**Exercise brief**
If a line below contains "Silent", count it. Report the final total and nothing more.

(Saved data entries)

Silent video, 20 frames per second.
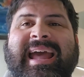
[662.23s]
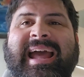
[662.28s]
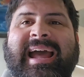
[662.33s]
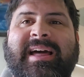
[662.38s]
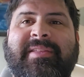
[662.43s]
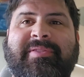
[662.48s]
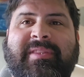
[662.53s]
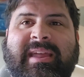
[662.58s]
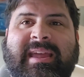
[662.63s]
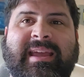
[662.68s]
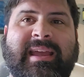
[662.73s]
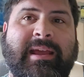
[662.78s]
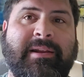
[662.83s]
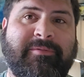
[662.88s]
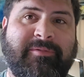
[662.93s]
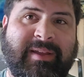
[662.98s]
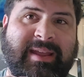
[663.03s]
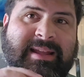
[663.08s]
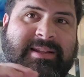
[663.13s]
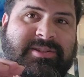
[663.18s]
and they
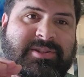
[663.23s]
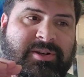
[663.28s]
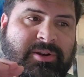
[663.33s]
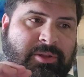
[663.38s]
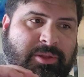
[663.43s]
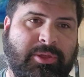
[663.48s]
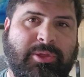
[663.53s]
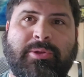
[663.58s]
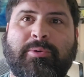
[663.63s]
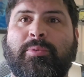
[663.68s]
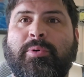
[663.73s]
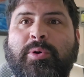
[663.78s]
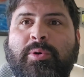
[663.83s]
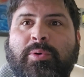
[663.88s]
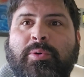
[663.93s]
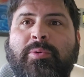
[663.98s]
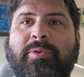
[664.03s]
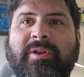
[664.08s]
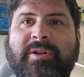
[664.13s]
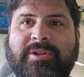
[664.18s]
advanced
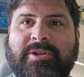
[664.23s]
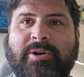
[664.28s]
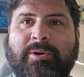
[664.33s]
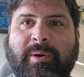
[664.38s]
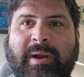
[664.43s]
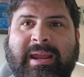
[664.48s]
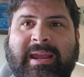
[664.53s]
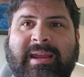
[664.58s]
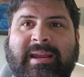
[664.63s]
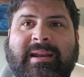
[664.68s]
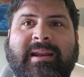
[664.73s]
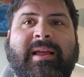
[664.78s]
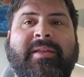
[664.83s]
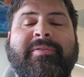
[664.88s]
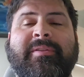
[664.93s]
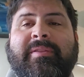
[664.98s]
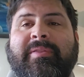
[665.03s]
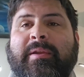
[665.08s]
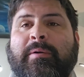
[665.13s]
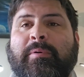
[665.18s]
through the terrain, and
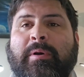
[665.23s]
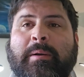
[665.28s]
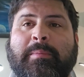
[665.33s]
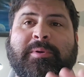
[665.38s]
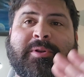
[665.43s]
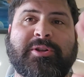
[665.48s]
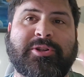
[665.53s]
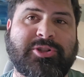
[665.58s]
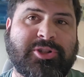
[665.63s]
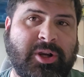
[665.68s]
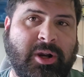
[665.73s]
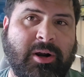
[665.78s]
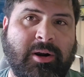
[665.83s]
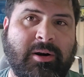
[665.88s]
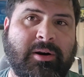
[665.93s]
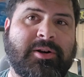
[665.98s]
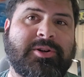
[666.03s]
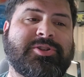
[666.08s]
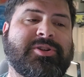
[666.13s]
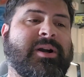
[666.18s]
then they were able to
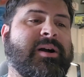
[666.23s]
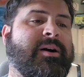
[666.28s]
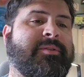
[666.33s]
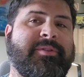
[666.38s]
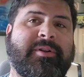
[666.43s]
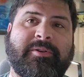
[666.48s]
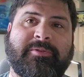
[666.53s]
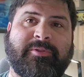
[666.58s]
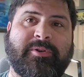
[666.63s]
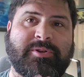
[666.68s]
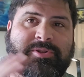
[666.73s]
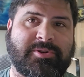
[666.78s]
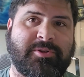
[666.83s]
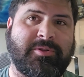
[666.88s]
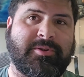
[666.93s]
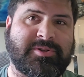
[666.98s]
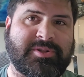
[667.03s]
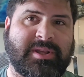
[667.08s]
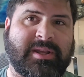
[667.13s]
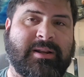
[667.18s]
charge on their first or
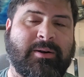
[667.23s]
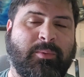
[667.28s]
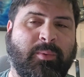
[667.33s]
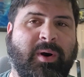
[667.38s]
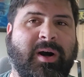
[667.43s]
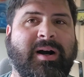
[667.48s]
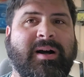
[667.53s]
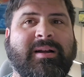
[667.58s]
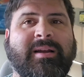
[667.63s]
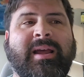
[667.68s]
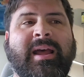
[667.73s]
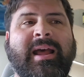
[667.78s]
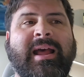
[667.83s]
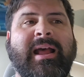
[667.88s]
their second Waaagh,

...

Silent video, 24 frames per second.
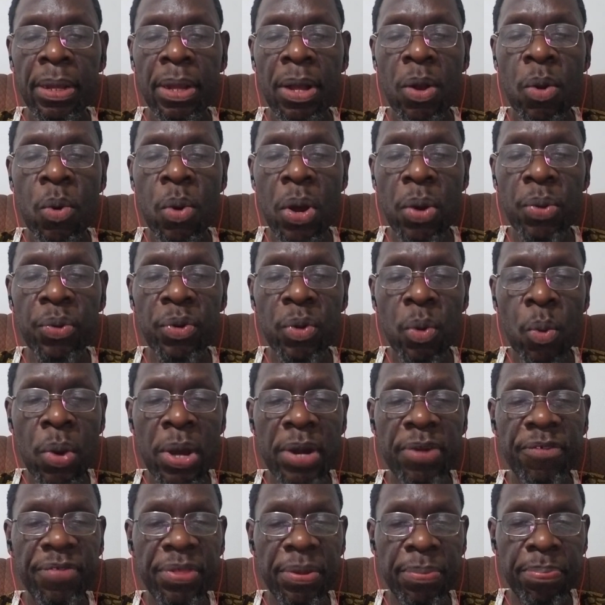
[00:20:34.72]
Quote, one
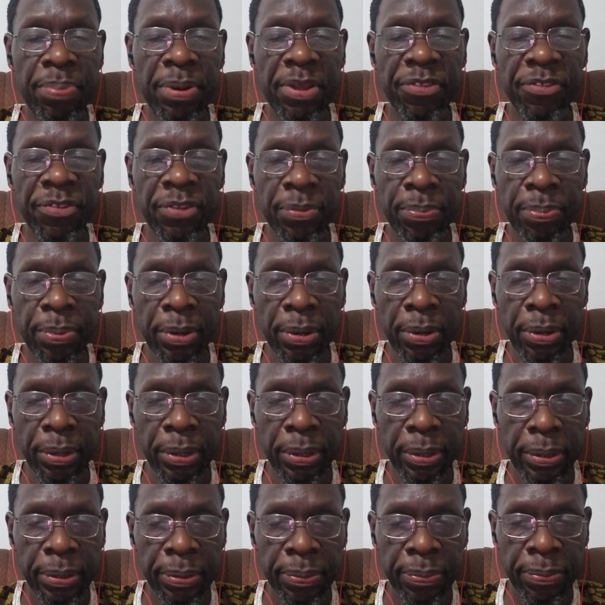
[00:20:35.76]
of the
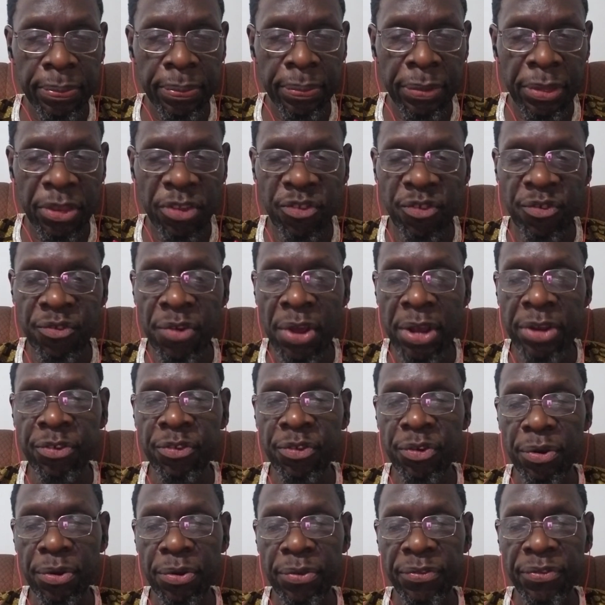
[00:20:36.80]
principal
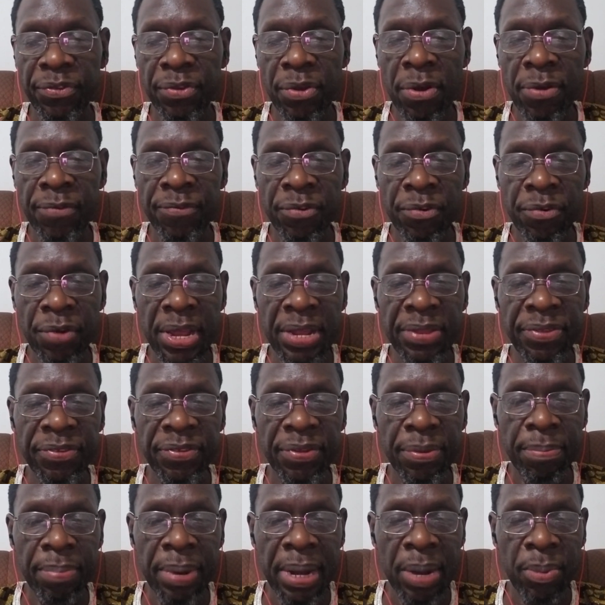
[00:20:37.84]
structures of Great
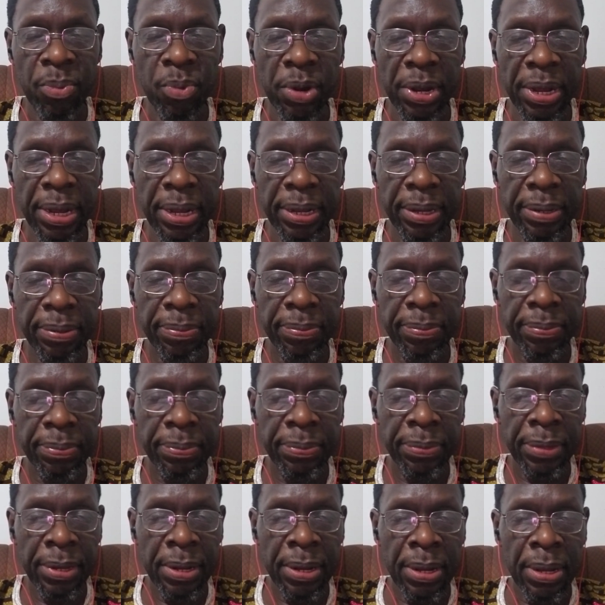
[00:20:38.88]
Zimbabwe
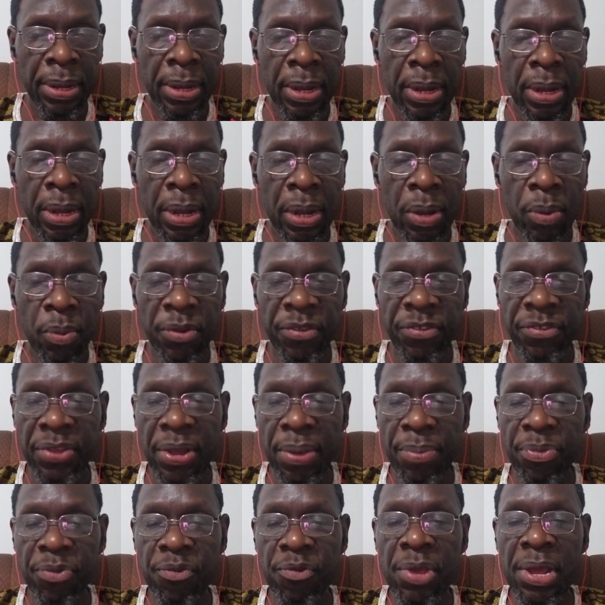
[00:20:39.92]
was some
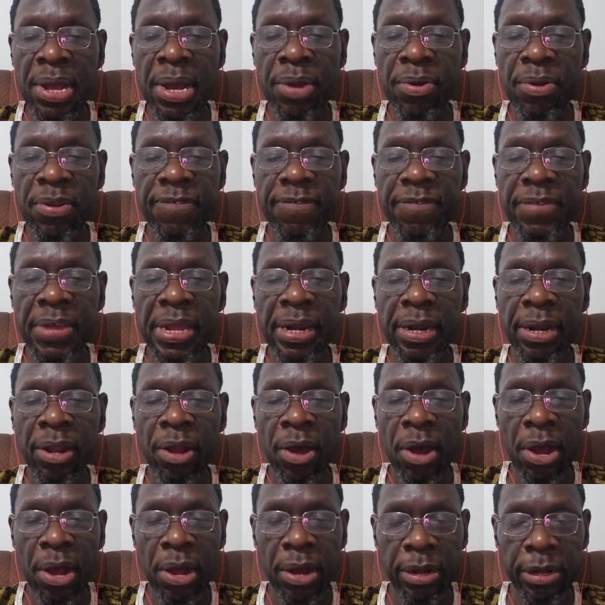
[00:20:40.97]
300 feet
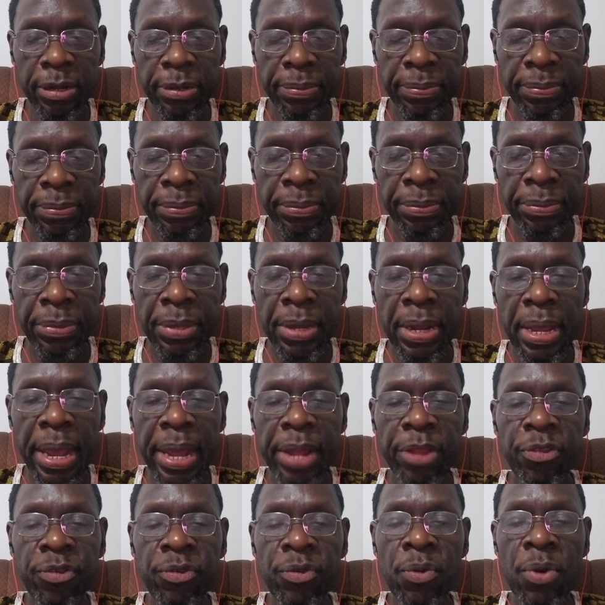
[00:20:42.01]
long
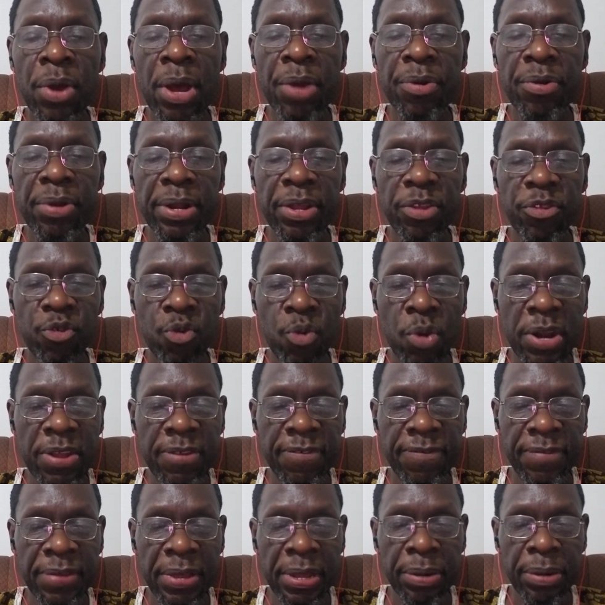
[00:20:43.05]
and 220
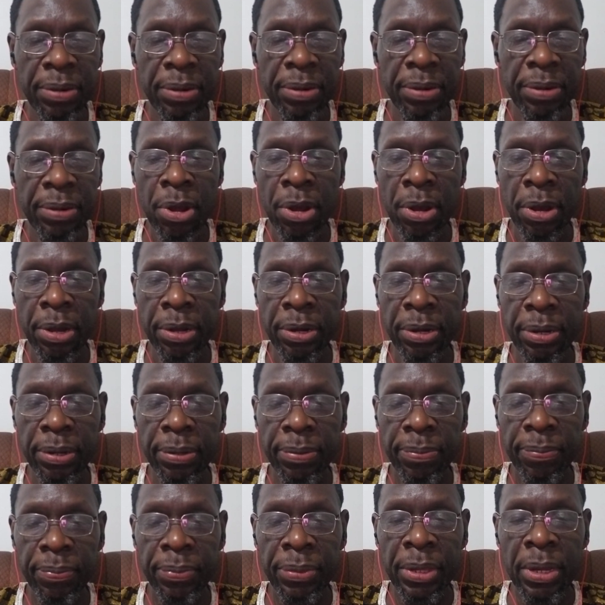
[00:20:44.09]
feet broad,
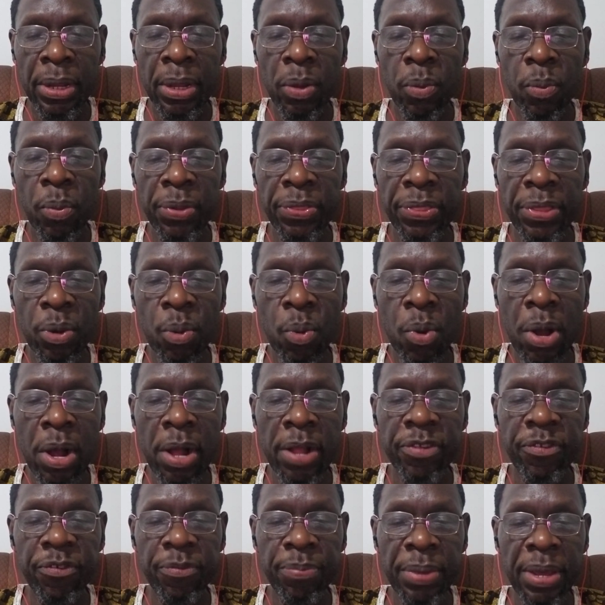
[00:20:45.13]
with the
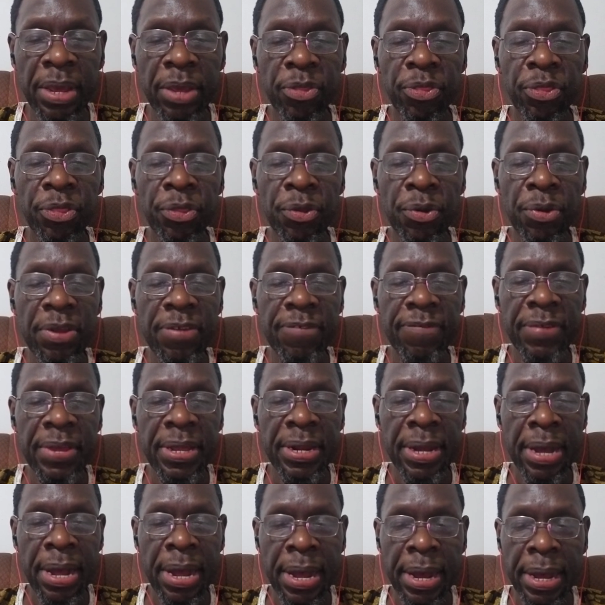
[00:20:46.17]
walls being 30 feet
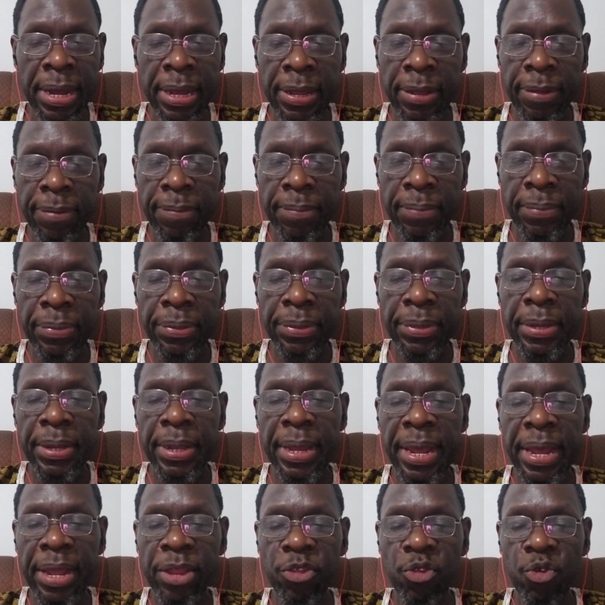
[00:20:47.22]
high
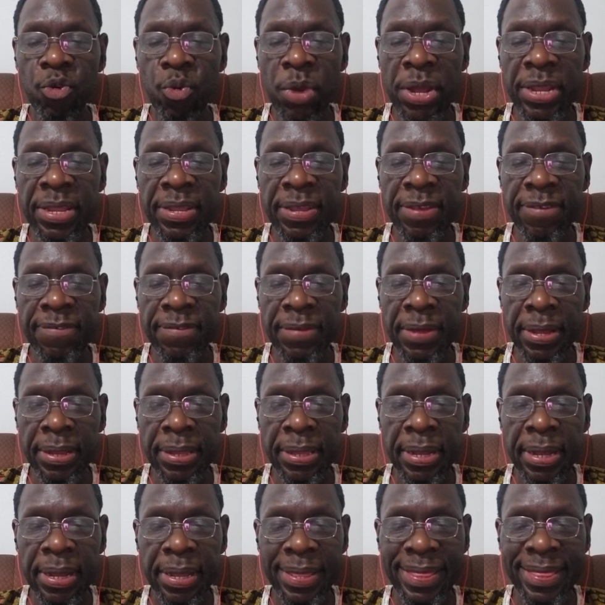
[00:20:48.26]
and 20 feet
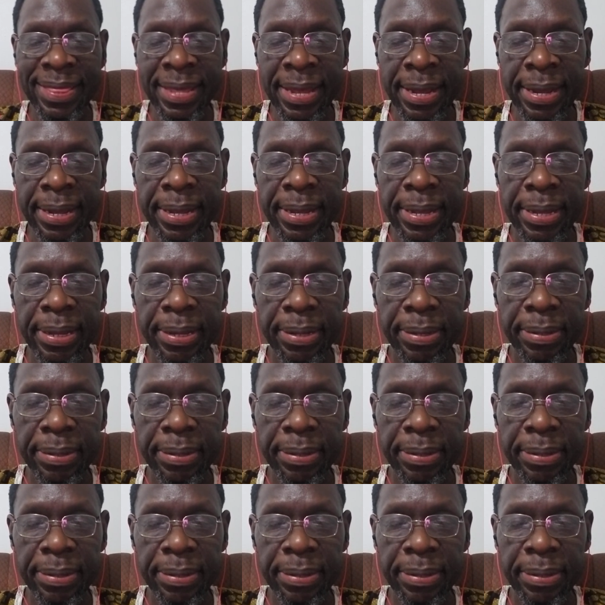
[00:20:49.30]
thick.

**Response to this task**
2